CARANCHO

Un film de Pablo Trapero

Une nuit sans issue

En Argentine, l'insécurité routière est un véritable fléaux, avec plus de 22 morts par jour. Une médecin du SAMU, Lujan, fait un soir la connaissance de Sosa, un Carancho,c'est à dire un avocat spécialisé dans les accidents de la circulation, qui cherche dans les hôpitaux de nouveaux clients de manière peu honnête. Avec la possibilité d'un procès pour ou d'un accord entre assurance, chaque accident peut ainsi rapporter à sa firme, ainsi qu'à certains policiers corrompus...

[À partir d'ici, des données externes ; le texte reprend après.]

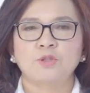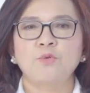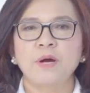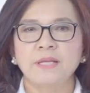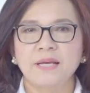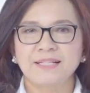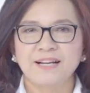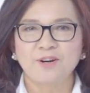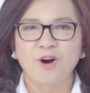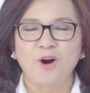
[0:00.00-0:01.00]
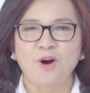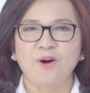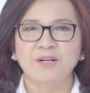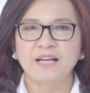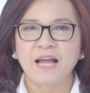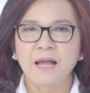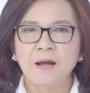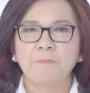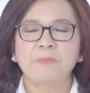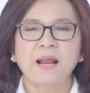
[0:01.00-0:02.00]
ช่วยในเรื่องของนะคะ
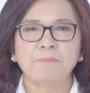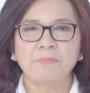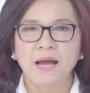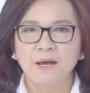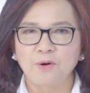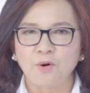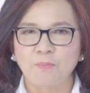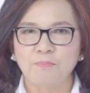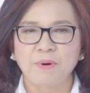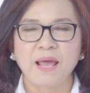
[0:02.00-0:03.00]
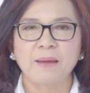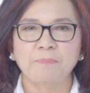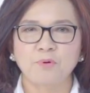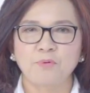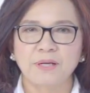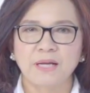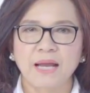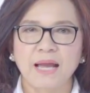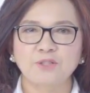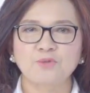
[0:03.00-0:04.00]
ปรับอารมณ์แปรปรวนนะ
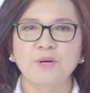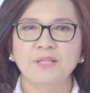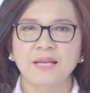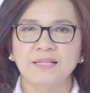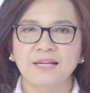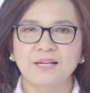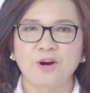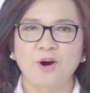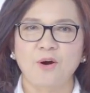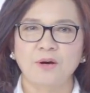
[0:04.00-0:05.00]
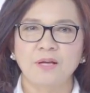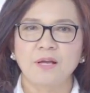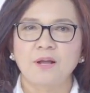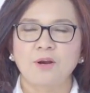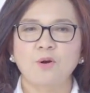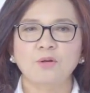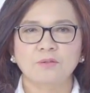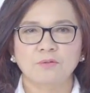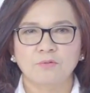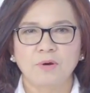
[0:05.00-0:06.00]
คะช่วยในเรื่องของลด
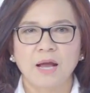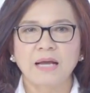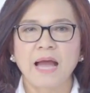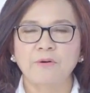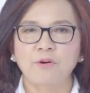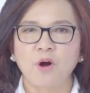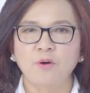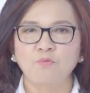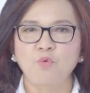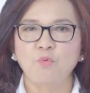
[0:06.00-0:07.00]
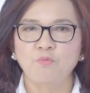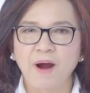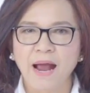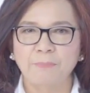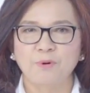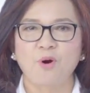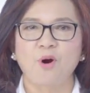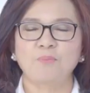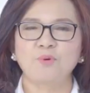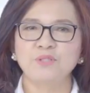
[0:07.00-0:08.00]
อาการร้อนวูบวาบขอ
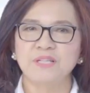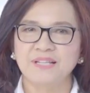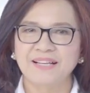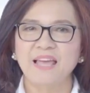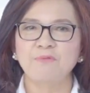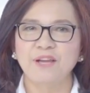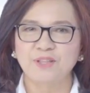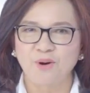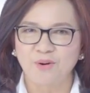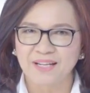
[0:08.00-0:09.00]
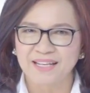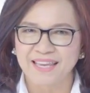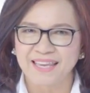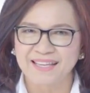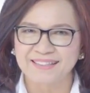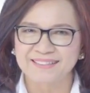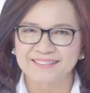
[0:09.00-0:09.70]
งผู้หญิงใกล้วัยทองนั่นเอง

Pablo Trapero ("Leonera") a présenté « Carancho », véritable phénomène en Argentine, au dernier Festival de Cannes, dans la section Un certain regard. Palpitant thriller rapprochant une médecin du Samu et un avocat véreux travaillant dans une Fondation qui propose aux accidentés ou à leurs familles, de récolter de l'argent en parle biais des assurances des autres. Une manne financière qui semble faire vivre bon nombre de gens, chacun prenant sa part au passage. Trapero installe tranquillement ses personnages, recentrant régulièrement l'histoire autour de l'idylle naissante entre Sosa et Lujan.

La force du film réside dans la puissance de sa mise en scène, qui nous plonge dans un monde nocturne, où tous les coups sont permis. L'argent étant le nerf de la guerre, Sosa s'est lui-même mis dans un sale pétrin en fricotant avec une bande pas très nette. Et pour s'en sortir, l'idée de faire cavalier seul lui vient naturellement à l'idée, entrainant dans son inconscient pas de deux, la belle et fragile héroïne, à qui il demande de le brancher avec un potentiel client. Et le récit, jusque là emprunt de quelques moments d'accalmie, discussion autour d'un café ou scène de drague sur fond de pari imbécile, prend un virage malsain, sur fond d'une corruption aux contours incertains.

L'histoire peut alors dégénérer progressivement Et ce petit univers apparaît rapidement comme sans issue pour nos amants devenus complices. Alternant gros plans proches des visages, et caméra à l'épaule pour les plans larges, Pablo Trapero brille par son inventivité et nous projète littéralement au cœur de l'action des secours ou des accès de violence qui entourent ses personnages. L'air de rien, la tension et le rythme augmentent en flèche, jusqu'à une mémorable scène de fusillade et d'accident qui vous scotche sur votre siège. Sans issue.